Records to use:
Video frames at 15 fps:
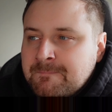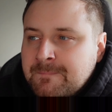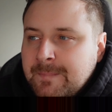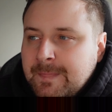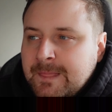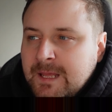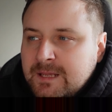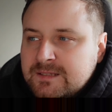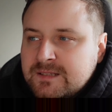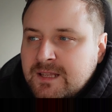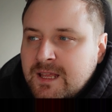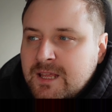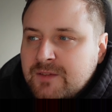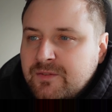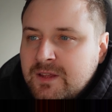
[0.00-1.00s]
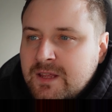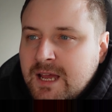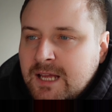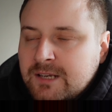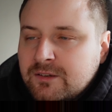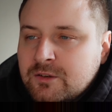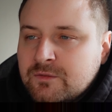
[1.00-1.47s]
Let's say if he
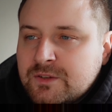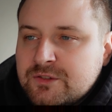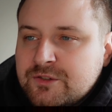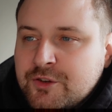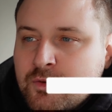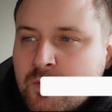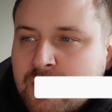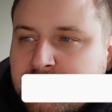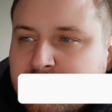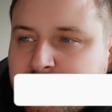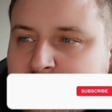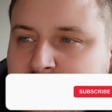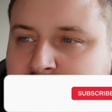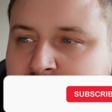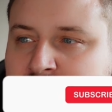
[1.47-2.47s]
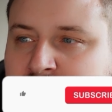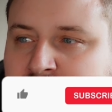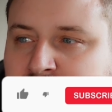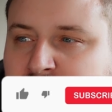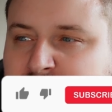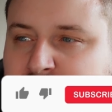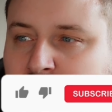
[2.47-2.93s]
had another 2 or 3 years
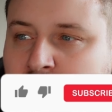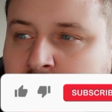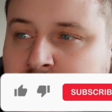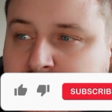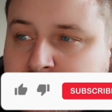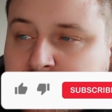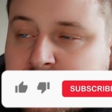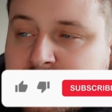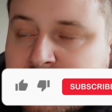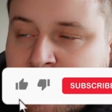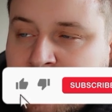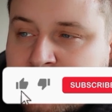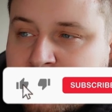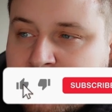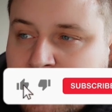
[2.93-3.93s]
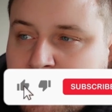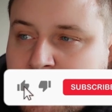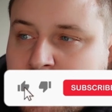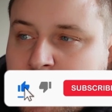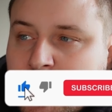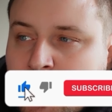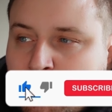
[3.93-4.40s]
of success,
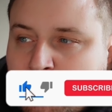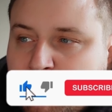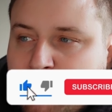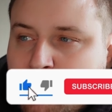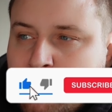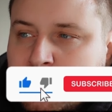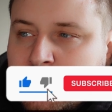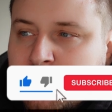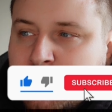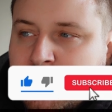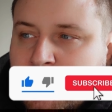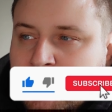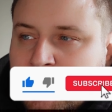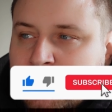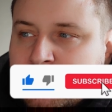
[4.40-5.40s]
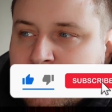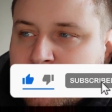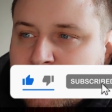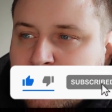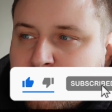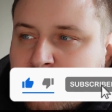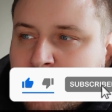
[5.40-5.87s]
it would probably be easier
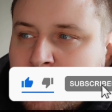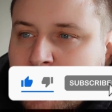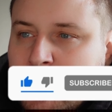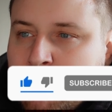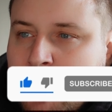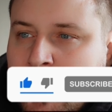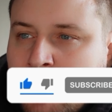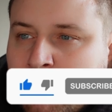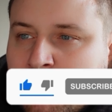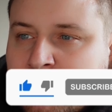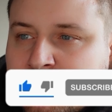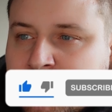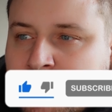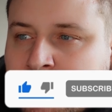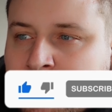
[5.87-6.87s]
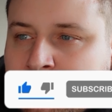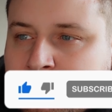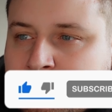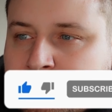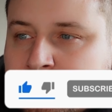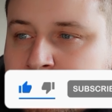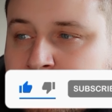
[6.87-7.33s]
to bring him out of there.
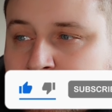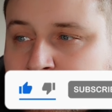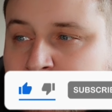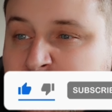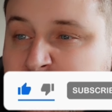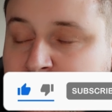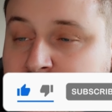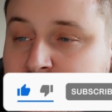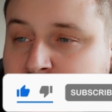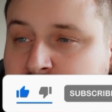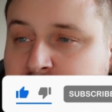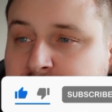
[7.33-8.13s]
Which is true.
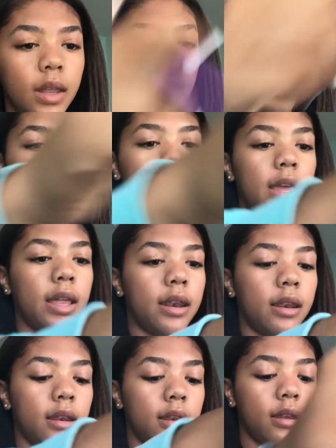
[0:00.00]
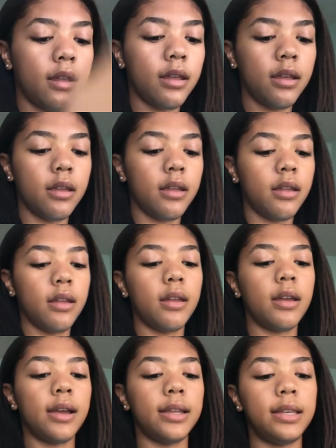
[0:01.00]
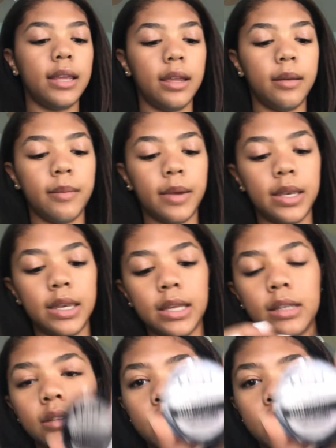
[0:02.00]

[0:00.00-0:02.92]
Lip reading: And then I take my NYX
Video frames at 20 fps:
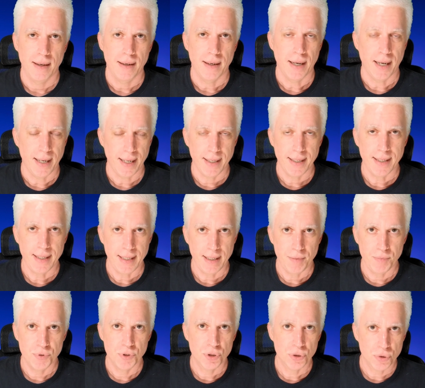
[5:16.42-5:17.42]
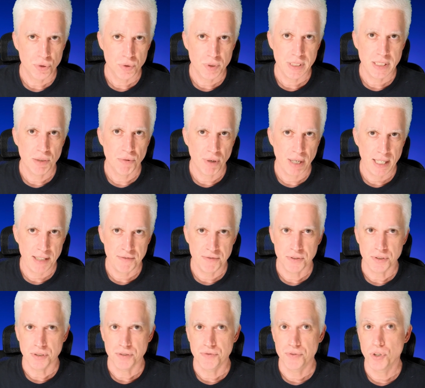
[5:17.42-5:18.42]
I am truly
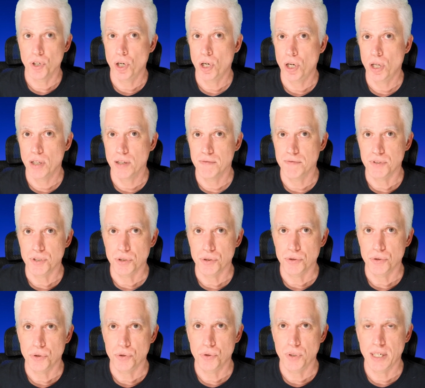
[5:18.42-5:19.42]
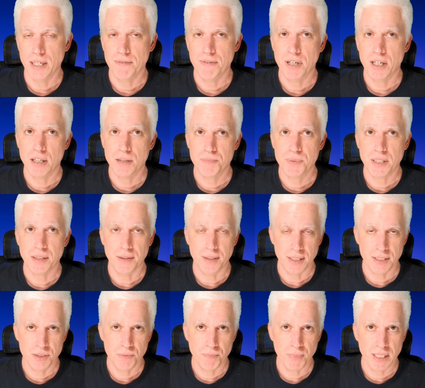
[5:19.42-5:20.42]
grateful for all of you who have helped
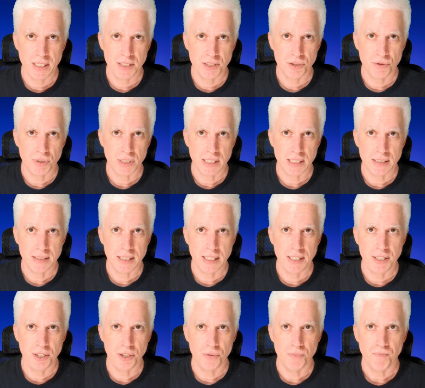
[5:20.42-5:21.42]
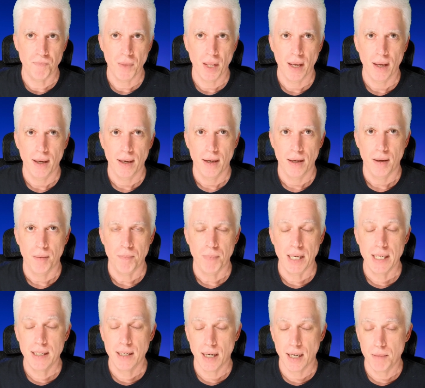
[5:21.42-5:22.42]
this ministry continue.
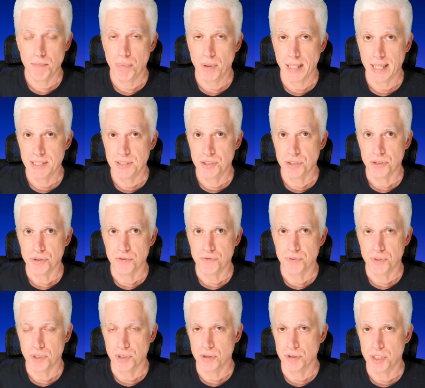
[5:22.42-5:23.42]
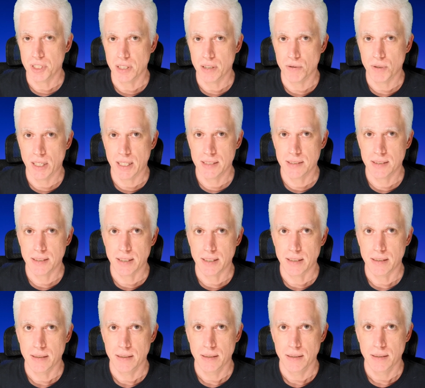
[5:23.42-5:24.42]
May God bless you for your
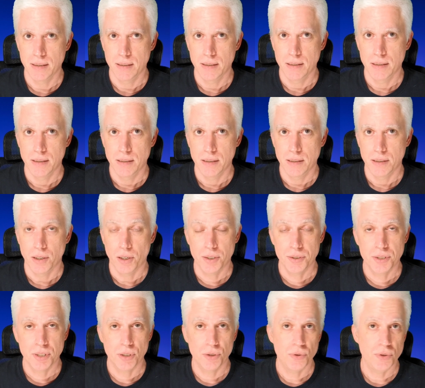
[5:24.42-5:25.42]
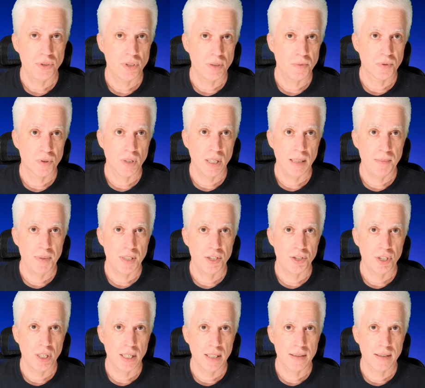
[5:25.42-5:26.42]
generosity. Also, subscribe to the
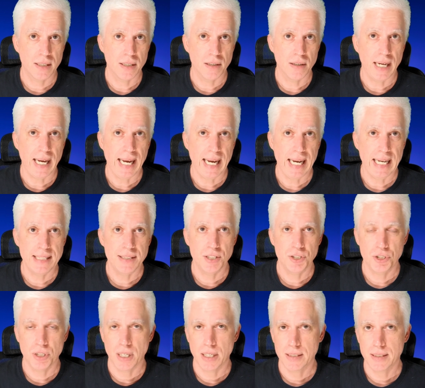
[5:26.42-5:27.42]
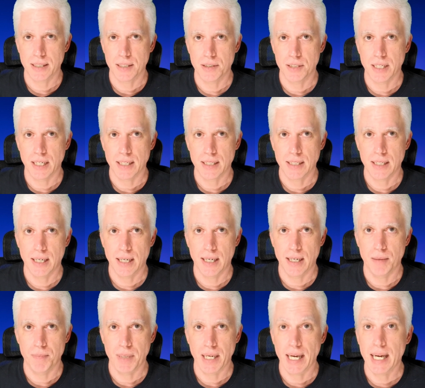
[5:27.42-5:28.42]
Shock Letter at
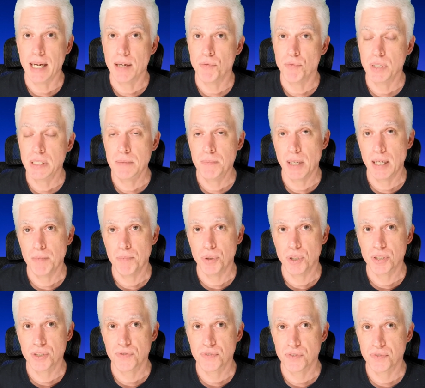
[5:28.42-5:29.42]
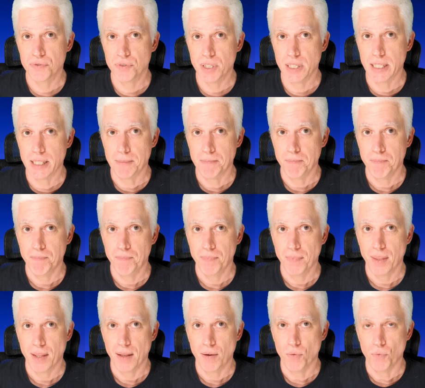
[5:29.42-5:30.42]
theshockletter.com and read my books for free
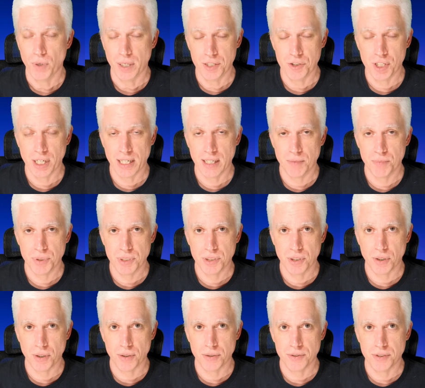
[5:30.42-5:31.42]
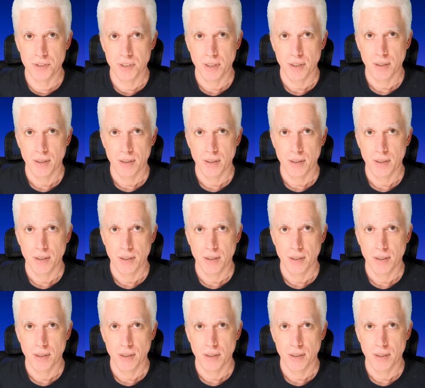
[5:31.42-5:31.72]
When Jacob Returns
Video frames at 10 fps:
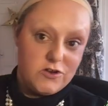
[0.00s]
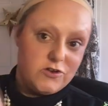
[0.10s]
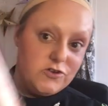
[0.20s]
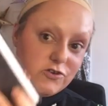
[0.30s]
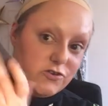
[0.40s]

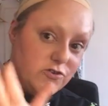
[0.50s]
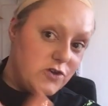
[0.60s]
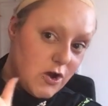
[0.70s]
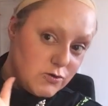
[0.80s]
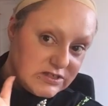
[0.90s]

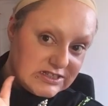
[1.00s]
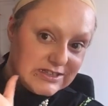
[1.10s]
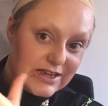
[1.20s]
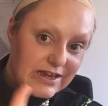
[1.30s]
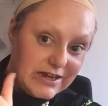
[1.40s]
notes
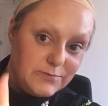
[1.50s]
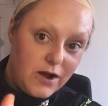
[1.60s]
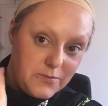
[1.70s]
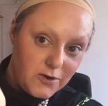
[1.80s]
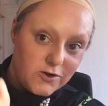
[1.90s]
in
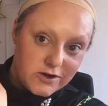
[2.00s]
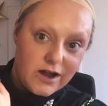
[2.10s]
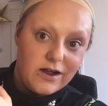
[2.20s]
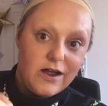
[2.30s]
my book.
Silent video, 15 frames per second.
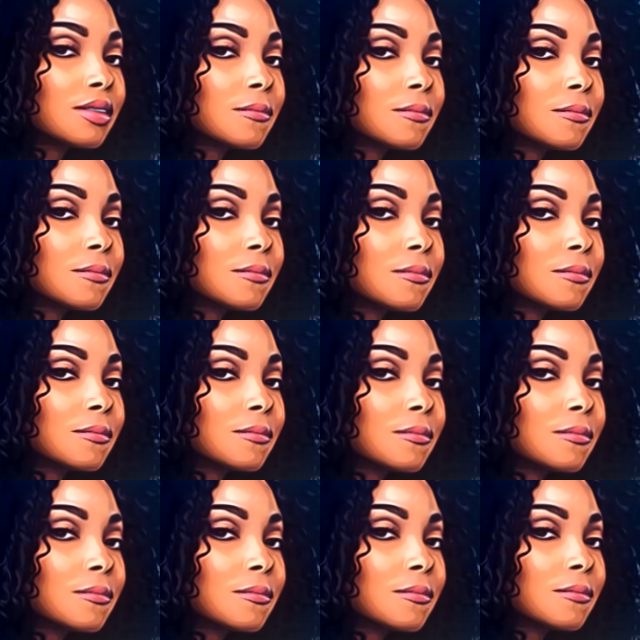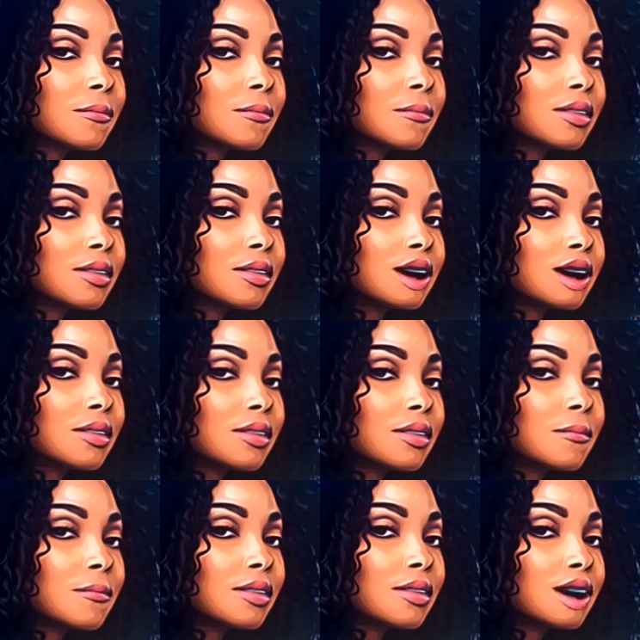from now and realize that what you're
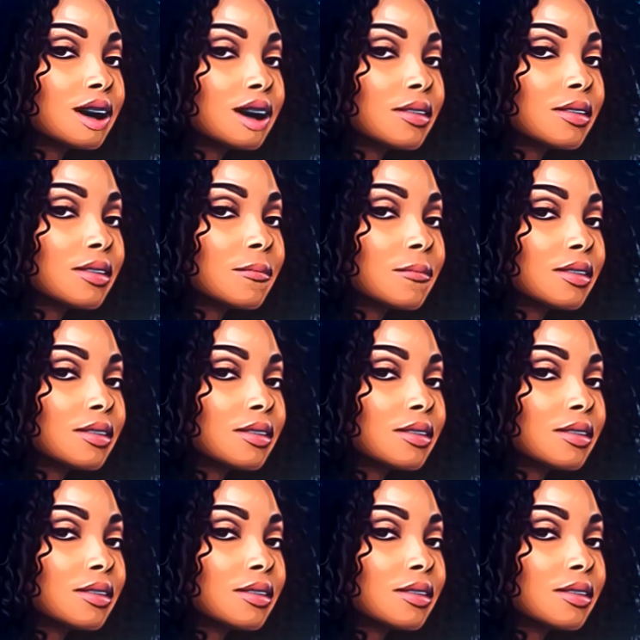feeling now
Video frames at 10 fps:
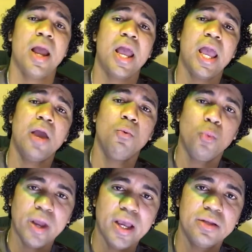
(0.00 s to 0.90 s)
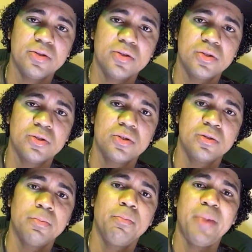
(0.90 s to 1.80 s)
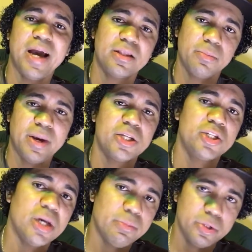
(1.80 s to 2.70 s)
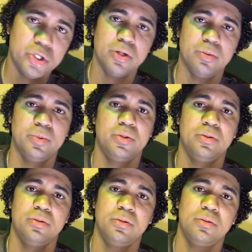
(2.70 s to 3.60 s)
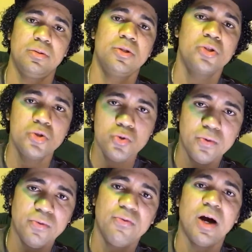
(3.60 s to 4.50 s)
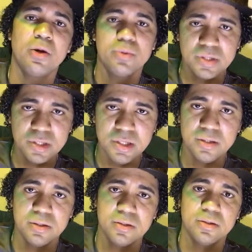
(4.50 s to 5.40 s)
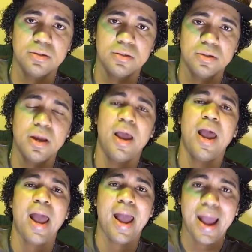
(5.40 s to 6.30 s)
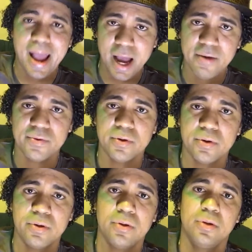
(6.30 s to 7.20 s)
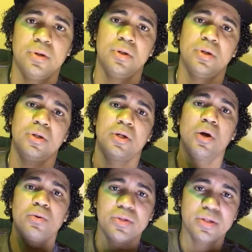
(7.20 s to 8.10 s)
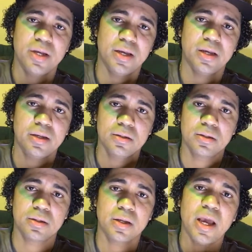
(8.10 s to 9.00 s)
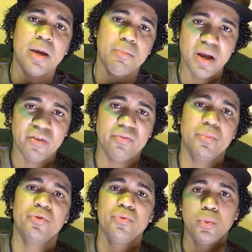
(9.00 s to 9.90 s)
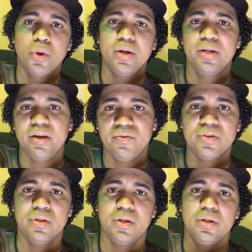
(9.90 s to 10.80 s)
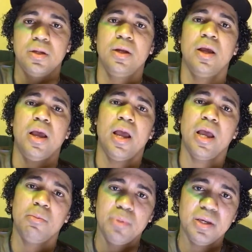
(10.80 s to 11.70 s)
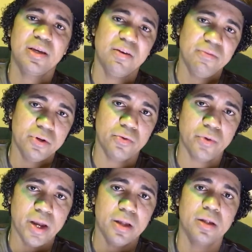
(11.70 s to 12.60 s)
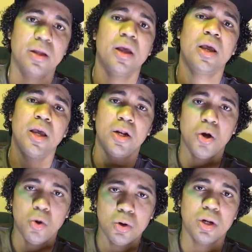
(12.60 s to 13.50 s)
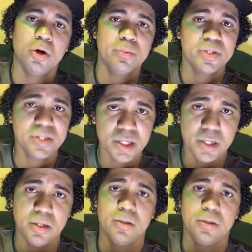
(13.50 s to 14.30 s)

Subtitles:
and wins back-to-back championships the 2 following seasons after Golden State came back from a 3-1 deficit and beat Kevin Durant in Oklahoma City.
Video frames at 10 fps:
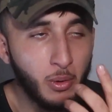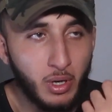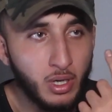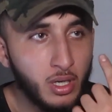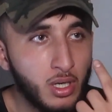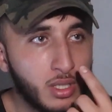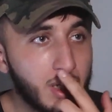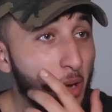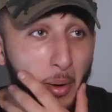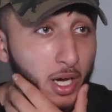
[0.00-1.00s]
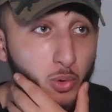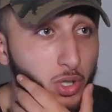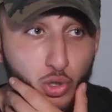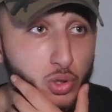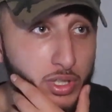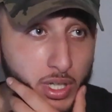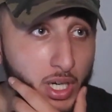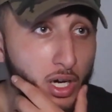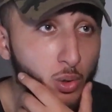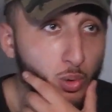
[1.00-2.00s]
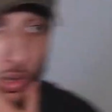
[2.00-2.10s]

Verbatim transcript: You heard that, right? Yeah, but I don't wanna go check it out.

Work item: Could the lines from the top of the material through the line with "[5:18.42-5:19.42]" be repeated exactly, pictures left out?

The completed task:
Video frames at 15 fps:
[0.00-1.00s]
[1.00-1.47s]
Let's say if he
[1.47-2.47s]
[2.47-2.93s]
had another 2 or 3 years
[2.93-3.93s]
[3.93-4.40s]
of success,
[4.40-5.40s]
[5.40-5.87s]
it would probably be easier
[5.87-6.87s]
[6.87-7.33s]
to bring him out of there.
[7.33-8.13s]
Which is true.
[0:00.00]
[0:01.00]
[0:02.00]

[0:00.00-0:02.92]
Lip reading: And then I take my NYX
Video frames at 20 fps:
[5:16.42-5:17.42]
[5:17.42-5:18.42]
I am truly
[5:18.42-5:19.42]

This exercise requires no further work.